What happens if they keep doing it? Even though you've given them a timid or annoyed talking to? Then leave. Pack up all of your belongings and disappear in the night, leaving a note that just says 'I drink milk, too!'
Or slip into their room, chloroform them, drag their incapacitated body to a warehouse, chain them up and waterboard them with some of Paul's finest.
The severity of the transgression must dictate the intensity of the response. Which sounds way too extreme for most relationships. But milk...is just milk. If you've spoken to them, then make a show of the annoyance of having to replace milk at 8pm on a sunday night. Buy more milk and pour them a mug of it, take it to them and say 'hopefully this'll tide you over until morning.' It's lighthearted, it's a little confusing and it will make you feel better. ‘Bit pass-agg, isn’t it?’ Depends how you hand it to them…

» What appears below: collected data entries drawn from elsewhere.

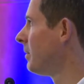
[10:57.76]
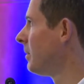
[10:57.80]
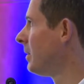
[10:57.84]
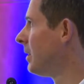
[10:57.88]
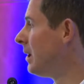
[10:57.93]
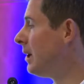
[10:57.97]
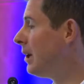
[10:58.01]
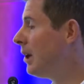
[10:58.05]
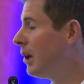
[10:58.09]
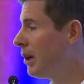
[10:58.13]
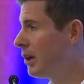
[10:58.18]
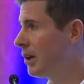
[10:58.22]

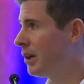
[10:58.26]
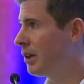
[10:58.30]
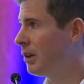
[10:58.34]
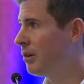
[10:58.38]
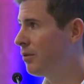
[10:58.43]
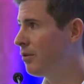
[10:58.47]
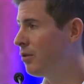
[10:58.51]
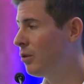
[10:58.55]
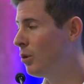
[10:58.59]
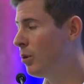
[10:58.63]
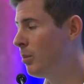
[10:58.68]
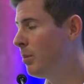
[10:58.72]
looking
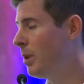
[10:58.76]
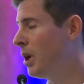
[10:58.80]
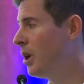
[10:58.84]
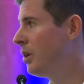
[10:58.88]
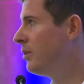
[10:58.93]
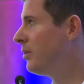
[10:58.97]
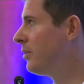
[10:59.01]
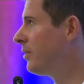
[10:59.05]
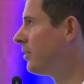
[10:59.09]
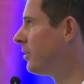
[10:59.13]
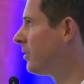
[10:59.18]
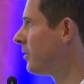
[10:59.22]
for
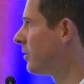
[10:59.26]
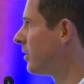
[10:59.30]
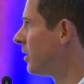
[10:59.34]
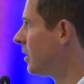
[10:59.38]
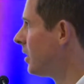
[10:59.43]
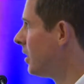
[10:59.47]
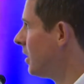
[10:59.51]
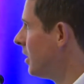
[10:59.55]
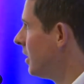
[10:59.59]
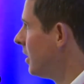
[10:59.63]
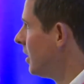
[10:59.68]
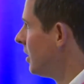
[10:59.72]
posts.
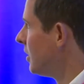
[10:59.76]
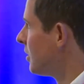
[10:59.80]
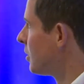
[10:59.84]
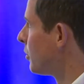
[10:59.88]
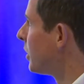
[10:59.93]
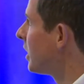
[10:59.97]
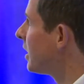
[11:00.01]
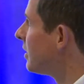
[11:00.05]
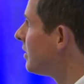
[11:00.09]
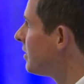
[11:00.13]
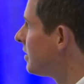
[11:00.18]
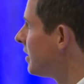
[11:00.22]
So we
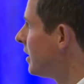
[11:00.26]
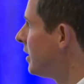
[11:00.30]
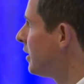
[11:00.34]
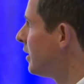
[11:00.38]
can see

How to adult is the methodology of rejecting teenage ways of behaving in favour of harmony and flourishing.
Why teenage and not childish? Because children will express in the moment their dissatisfaction with not having access to milk, mind you with a sense of 'do you hate me?'
Teenagers will brood over it. It is this brooding that leads to the suffocation of respect and turns any transgression into a deep violation. Brooding is the interpersonal equivalent of compounding interest. The more there is, the faster it increases.
All that is needed is to turn the childish ability, of immediately responding, into the adult ability, of not taking it personal and yet still immediately responding. And this is done by skipping over the brooding.
Because teenagers, and adults, know they should be adults but aren't (usually) there’s an in-continuity that distorts reality and it becomes an exercise in finding stores of humility that a lack of ceremony has not gifted them. One is tasked with isolating into the recesses of the place of brooding or laughing it off, acknowledging the reaction and still expressing the transgression. Without loving ceremony of coming of age into budding adulthood, we are left with piecemealing some of the equivalent capacities of adulthood.
No one is going to do it for us. That sucks. But so what? We just continue to pretend that brooding, which is inner work of a kind, and feeling violated is acceptable? Packaging minor insults into an IED and unleashing this on our neighbour with the last straw? Forgetting that respect and boundaries are the outer work of self love?
Come on, we can be greater than this.